To get back to the enemies of the surgeon. First, there are the patients who try to die without telling anyone or letting you know but are constantly disguised and hidden among the patients who are constantly crying wolf and feigning all sorts of serious diseases and complications. Next, the nursing staff calls you for anything and everything besides the important things, forgets to check the pulse and blood pressure of the only patients who really need it checked, and don't record the urine output of the patients who develop kidney failure because they need more fluid that you had ordered but they forgot to administer because the patient has been without an IV for some time now but they forgot to call you so they could start a new one, or they tried one but you were busy with all of the tylenol and benadryl orders for people who can't sleep. Finally, there are the families who figure you have nothing better to do than keep them informed on any change in their loved one's condition, and want an explanation. This wouldn't be any problem except that you have 28 people on your list to see and take care of, the operating room is calling you for the next case, the three nursing units are calling you for orders, the ICU needs transfer orders for one patient and central lines changed in two others, your chief resident needs you to check with the radiologist on some scans and you haven't had breakfast or lunch and need to use the little boy's room before surgery before you have an accident. If you just knew which patient that has shortness of breath had the clot in their lung, medicine wouldn't be so difficult.
I am starting to understand why many surgeons get so worked up about things. I have learned that you can't trust anyone, assume anything, and always keep your bladder as empty as possible. One other thing. Most surgeons can blow up in your face if you mess up like Mt. St. Helens. Most surgeons completely forget the matter and are your pal 5 min later. So far I have been chewed out about 7 or 8 times, but I never felt like the surgeon was unconcerned for my education and have always felt like they truly want me to be a great doctor and surgeon. Funny how if you get that feeling from someone you will take just about any tirade or attack and feel bad but not humiliated. I keep coming back to the fact that I am only responsible to God for my actions and responses. That sure helps.
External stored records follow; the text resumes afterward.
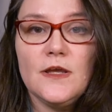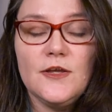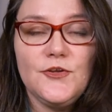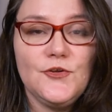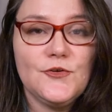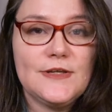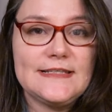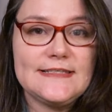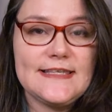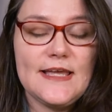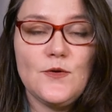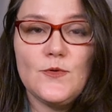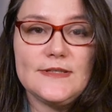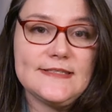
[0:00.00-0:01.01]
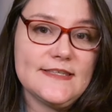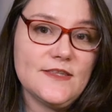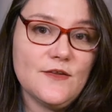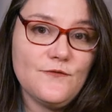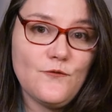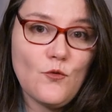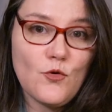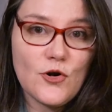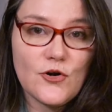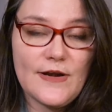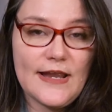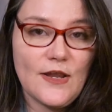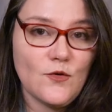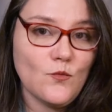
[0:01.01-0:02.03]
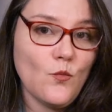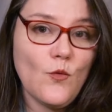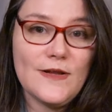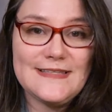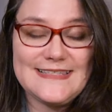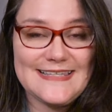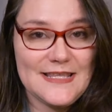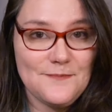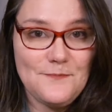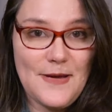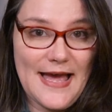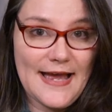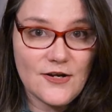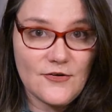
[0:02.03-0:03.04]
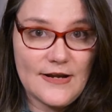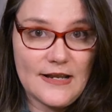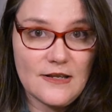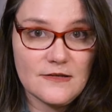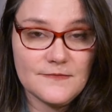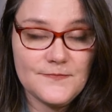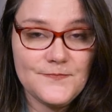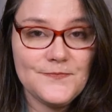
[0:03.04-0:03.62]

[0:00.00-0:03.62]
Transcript: You can say what's in the foreground, what's in the background.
Well, I have to run along to bed since I am on call tomorrow and have to be there early since I am rounding with the Chair of surgery on a bunch of patients I have never met so it will take me a bit.

David

2 comments:

Anonymous said...

Pretty aweful, amazing, and makes me surely grateful for where I am at in life thus far. This also gives me a little more grace for the doctors and their time and their seemingly unconcerned attitude about a loved one. Thanks for writing stuff. It's great to get a picture into your life and, a few posts back, into the life of Kristi and the kids there in your new home.

Robyn

thedeiters said...

Laughed all the way through this blog...like James Harriot on humans, minus the British accent. :-) You make a good case for being mean. Hmm.